En France, cette filière est déjà en mouvement. Plusieurs raffineries produisent des biocarburants d’aviation, et quatre projets innovants de production de carburants de synthèse (eSAF et ebioSAF) ont été récemment sélectionnés dans le cadre de l’appel à projets Carb’Aero, avec un soutien financier de l’État de 100 millions d’euros. Ces initiatives s’appuient notamment sur l’électricité décarbonée produite sur le territoire, ainsi que sur la capture de CO2, pour produire des carburants d’aviation durables de nouvelle génération.
Les ministres impliqués ont tous souligné l’importance stratégique de cet engagement.
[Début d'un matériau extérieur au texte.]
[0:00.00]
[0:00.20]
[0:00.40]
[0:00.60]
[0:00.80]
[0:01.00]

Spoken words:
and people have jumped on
Éric Lombard a rappelé que le développement des CAD est un levier majeur pour la souveraineté industrielle et énergétique française, tout en créant de l’emploi et en soutenant une industrie innovante et compétitive. Marc Ferracci a mis en avant le leadership mondial de la France dans l’aéronautique, avec la volonté de faire du pays un pionnier dans le transport aérien décarboné, porté par des projets industriels ambitieux. Quant à Philippe Tabarot, il a salué la coopération entre industriels, syndicats et pouvoirs publics, affirmant que ce contrat renforce la capacité collective à relever les défis climatiques tout en préservant la compétitivité de la filière aéronautique.
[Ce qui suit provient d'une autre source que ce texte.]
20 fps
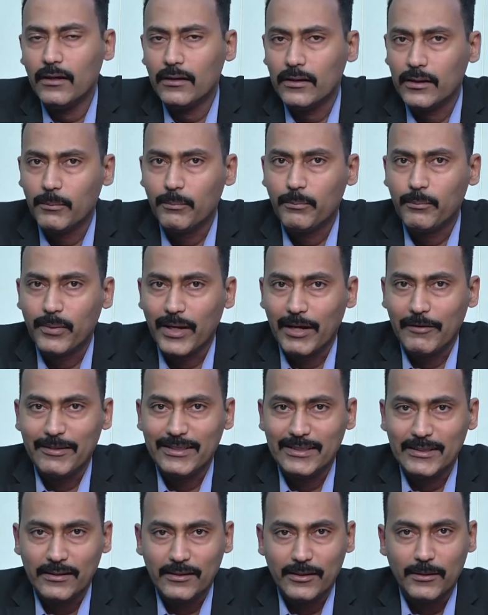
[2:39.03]
The private
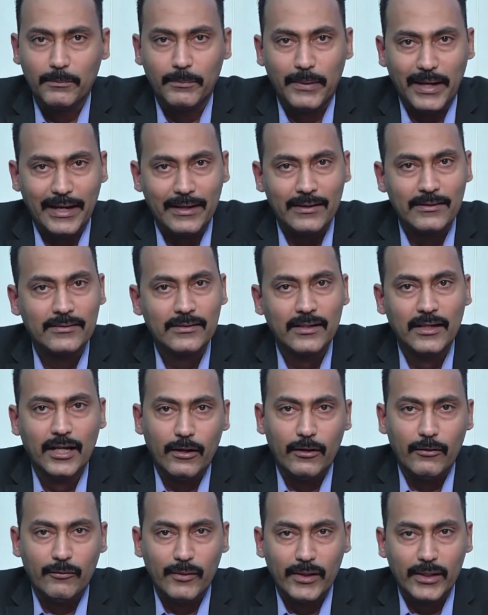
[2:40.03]
sector banks
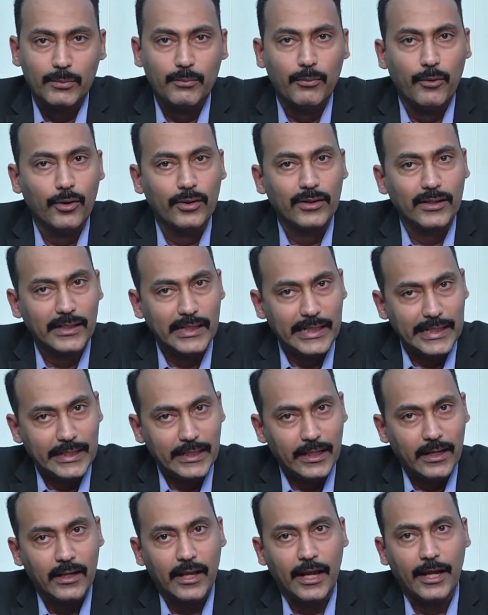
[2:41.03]
with both
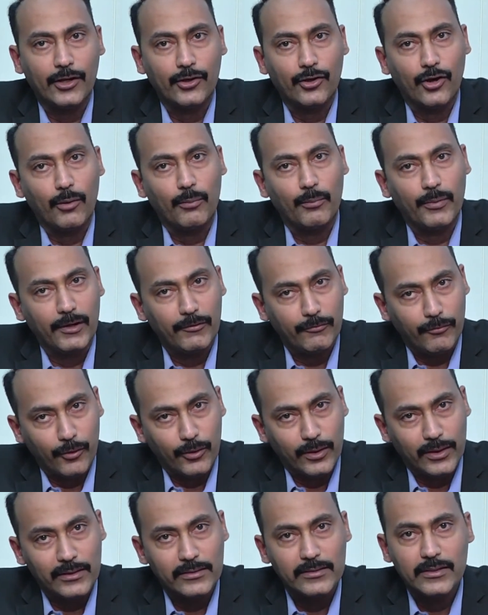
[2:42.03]
retail and corporate
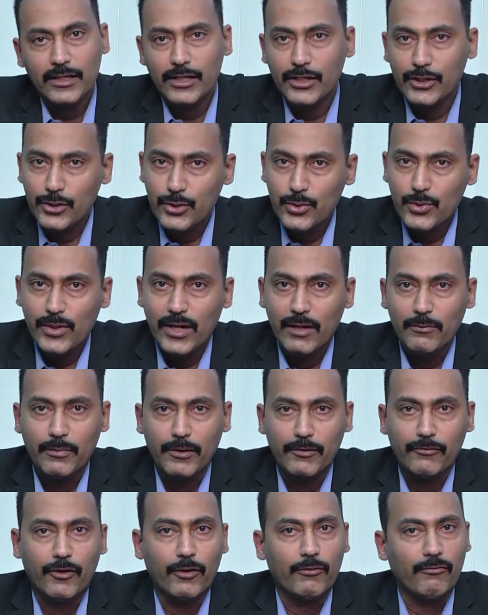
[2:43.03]
focus too have
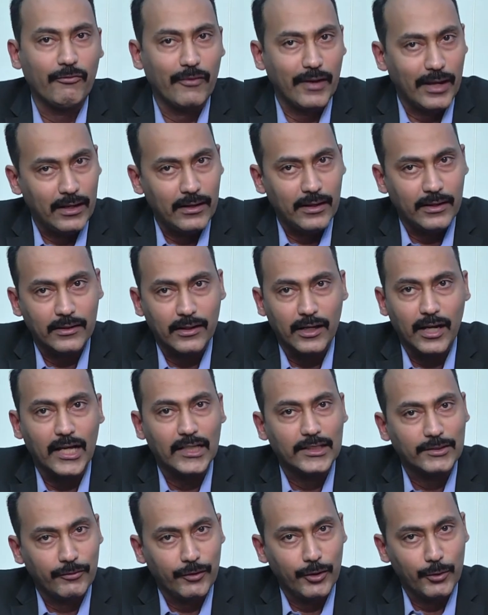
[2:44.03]
performed well in the
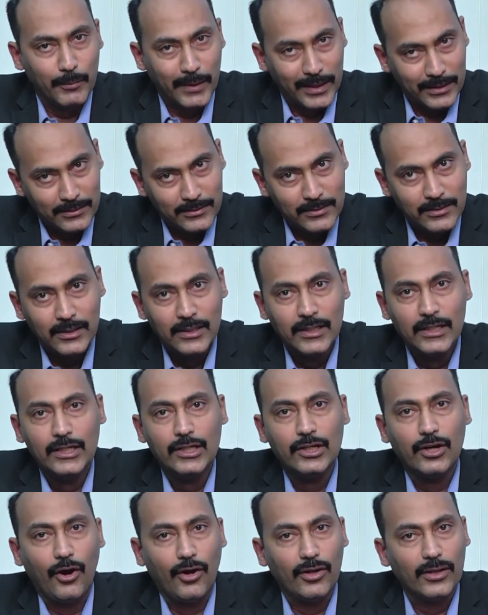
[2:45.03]
last few months
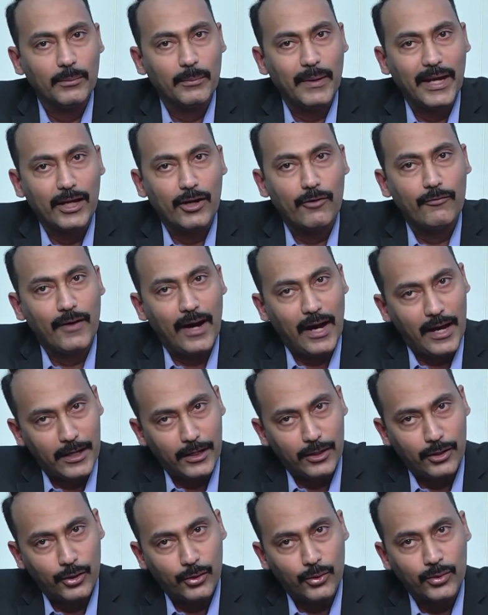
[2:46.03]
on the back of higher
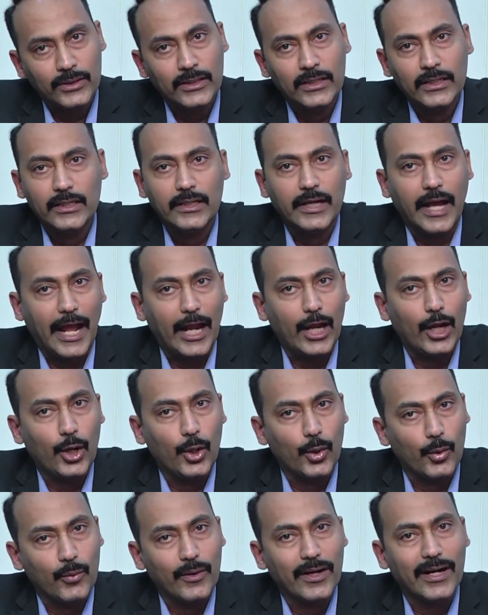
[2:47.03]
growth and
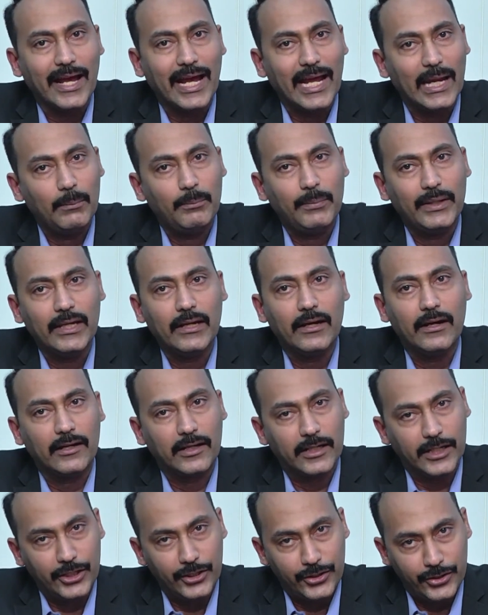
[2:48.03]
lower NPA
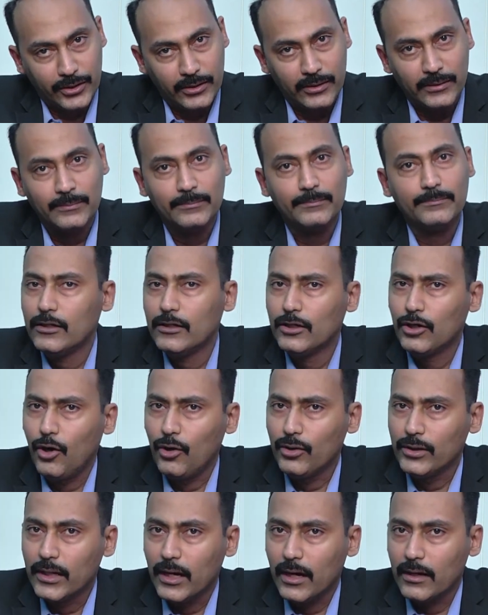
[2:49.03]
accretion.
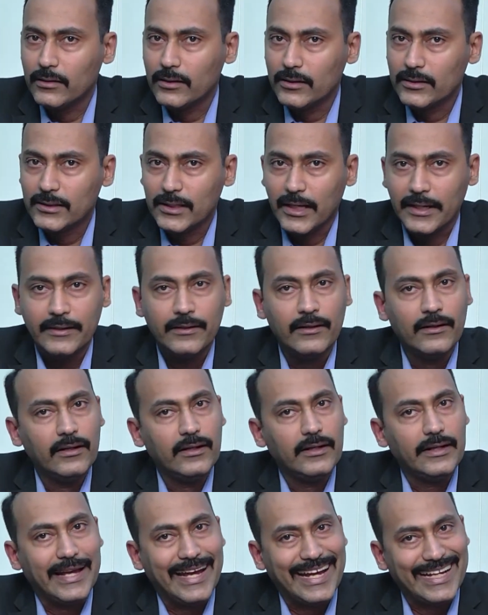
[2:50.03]
On the other side,
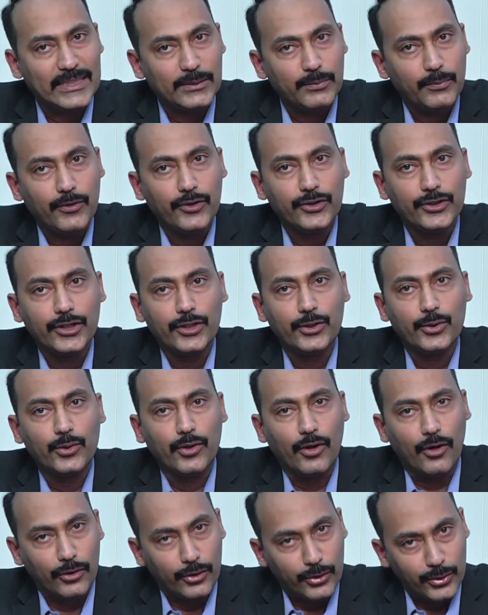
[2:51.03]
exposure to
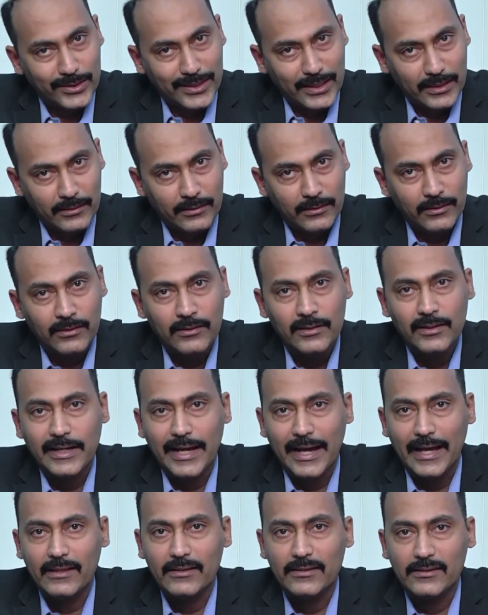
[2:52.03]
auto sector
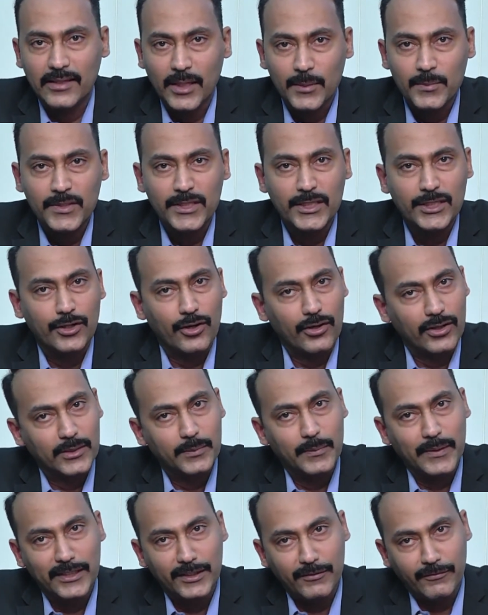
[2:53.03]
and some
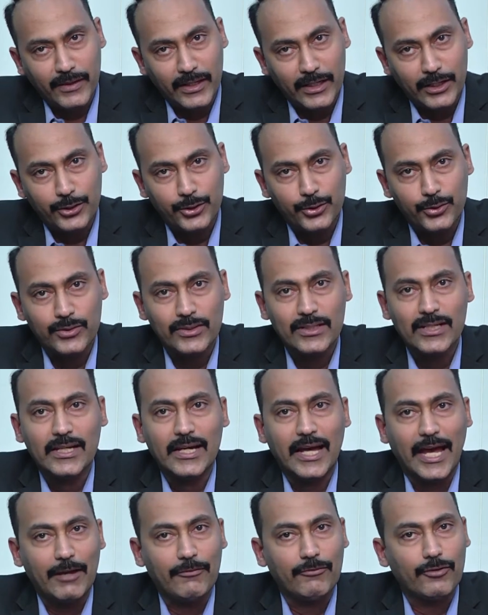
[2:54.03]
stock-specific issues
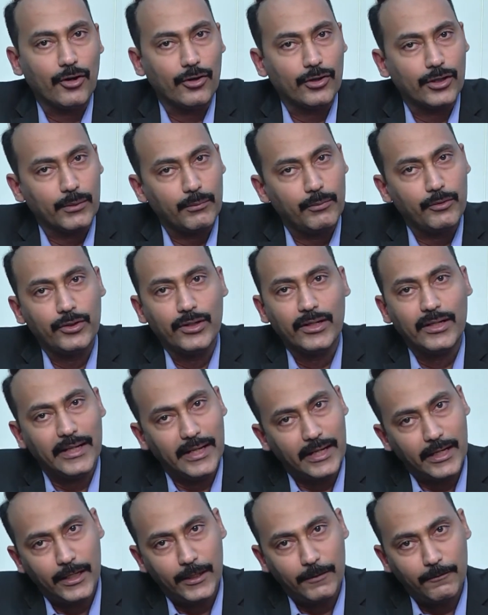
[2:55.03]
have contributed
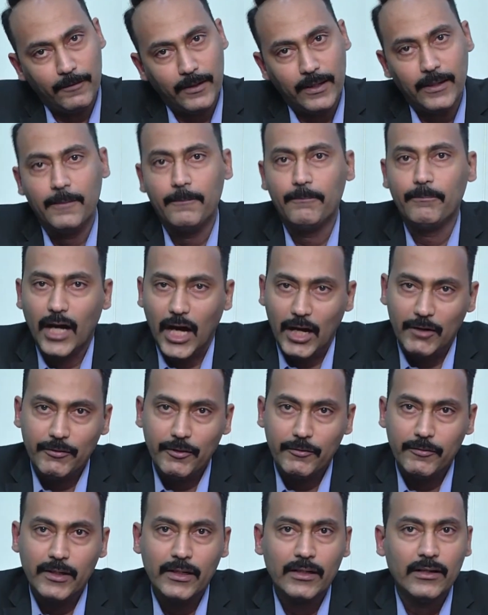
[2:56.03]
negatively.
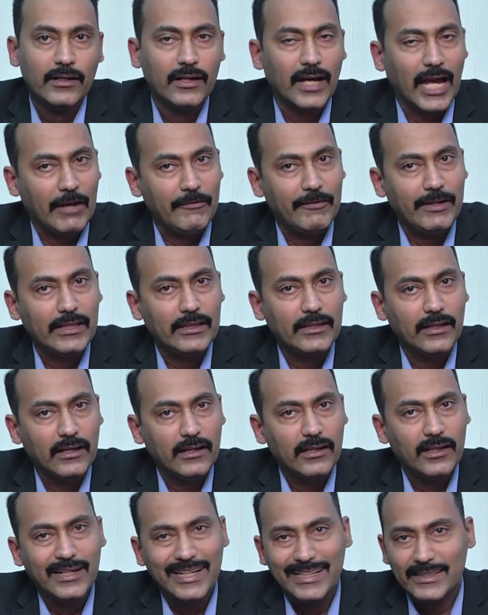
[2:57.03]
However, having
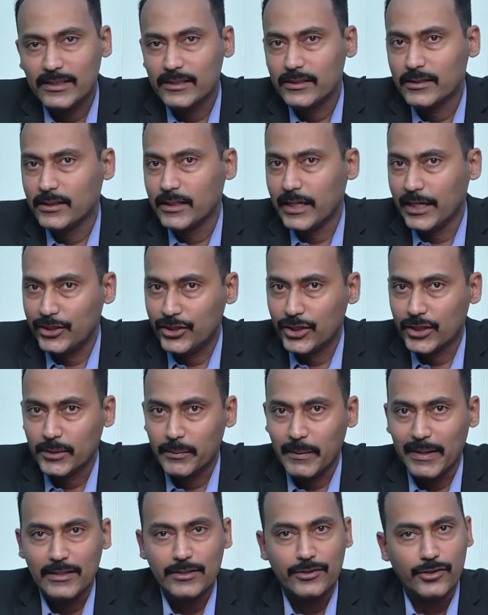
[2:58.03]
done the necessary
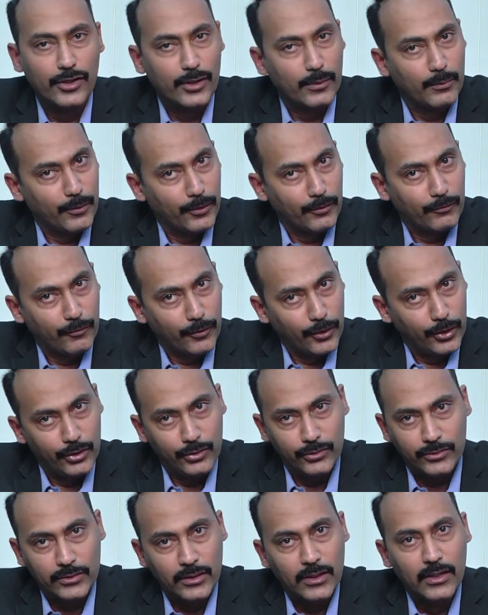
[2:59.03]
adjustments to the
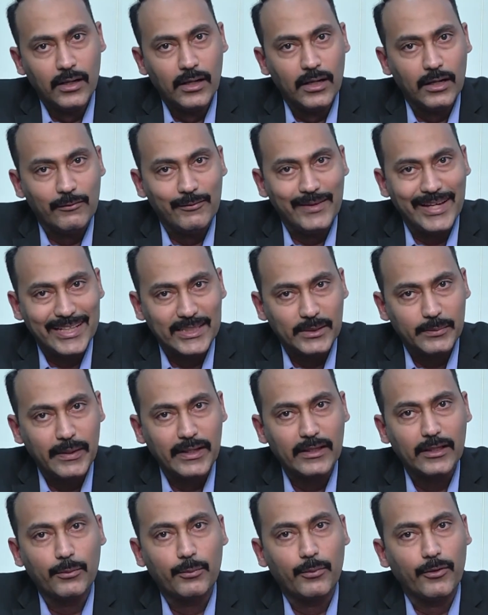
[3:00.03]
portfolios, we
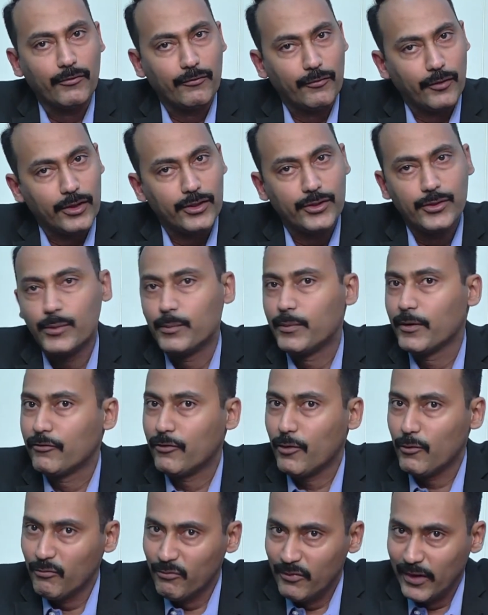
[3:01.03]
expect the portfolios to
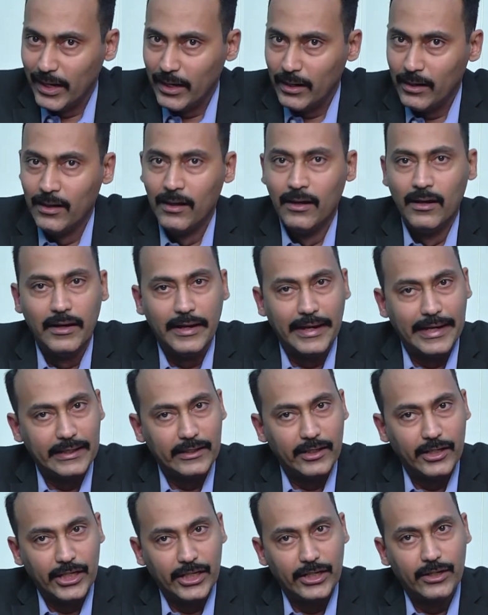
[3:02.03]
perform well in
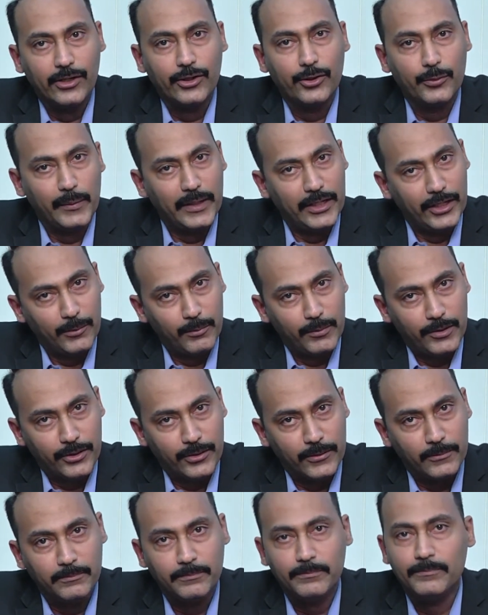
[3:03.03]
the near to medium
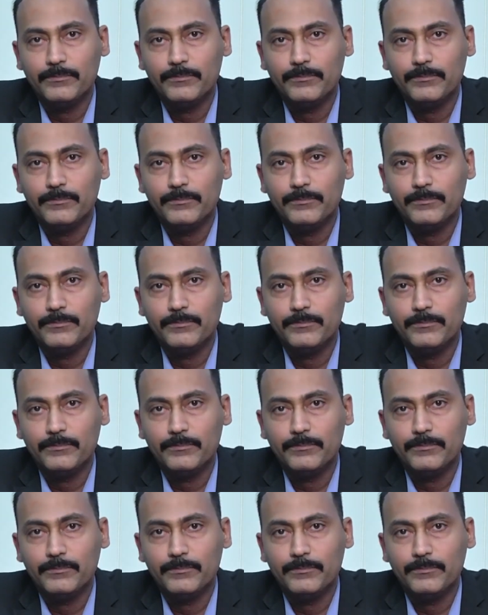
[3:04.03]
term.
Les co-présidents du Comité stratégique de filière (CSF) « Nouveaux Systèmes énergétiques », Stéphane Michel (TotalEnergies) et Laurent Bataille (Schneider Electric), ont aussi exprimé leur enthousiasme. Stéphane Michel a souligné que les SAF représentent une véritable filière d’avenir, conciliant transition énergétique et industrielle. Laurent Bataille a rappelé que la France dispose d’atouts considérables, notamment une électricité largement décarbonée, permettant le développement de carburants de synthèse compétitifs. Christian Gauthier, pilote du groupe de travail SAF au sein du CSF et dirigeant chez Air France, a insisté sur le rôle clé des carburants durables pour assurer la souveraineté énergétique et industrielle, tout en garantissant la compétitivité des compagnies aériennes françaises face à la concurrence internationale.
Ce contrat s’inscrit dans une dynamique plus large, portée par le Comité stratégique de filière Nouveaux Systèmes énergétiques, qui rassemble les acteurs industriels de la transition énergétique en France. Cette filière représente un poids économique significatif avec plus de 50 milliards d’euros de chiffre d’affaires et près de 250 000 emplois. Son programme de travail formalise un partenariat fort entre l’État, les industriels et les syndicats, visant à accélérer la transformation industrielle tout en adaptant les compétences aux besoins futurs.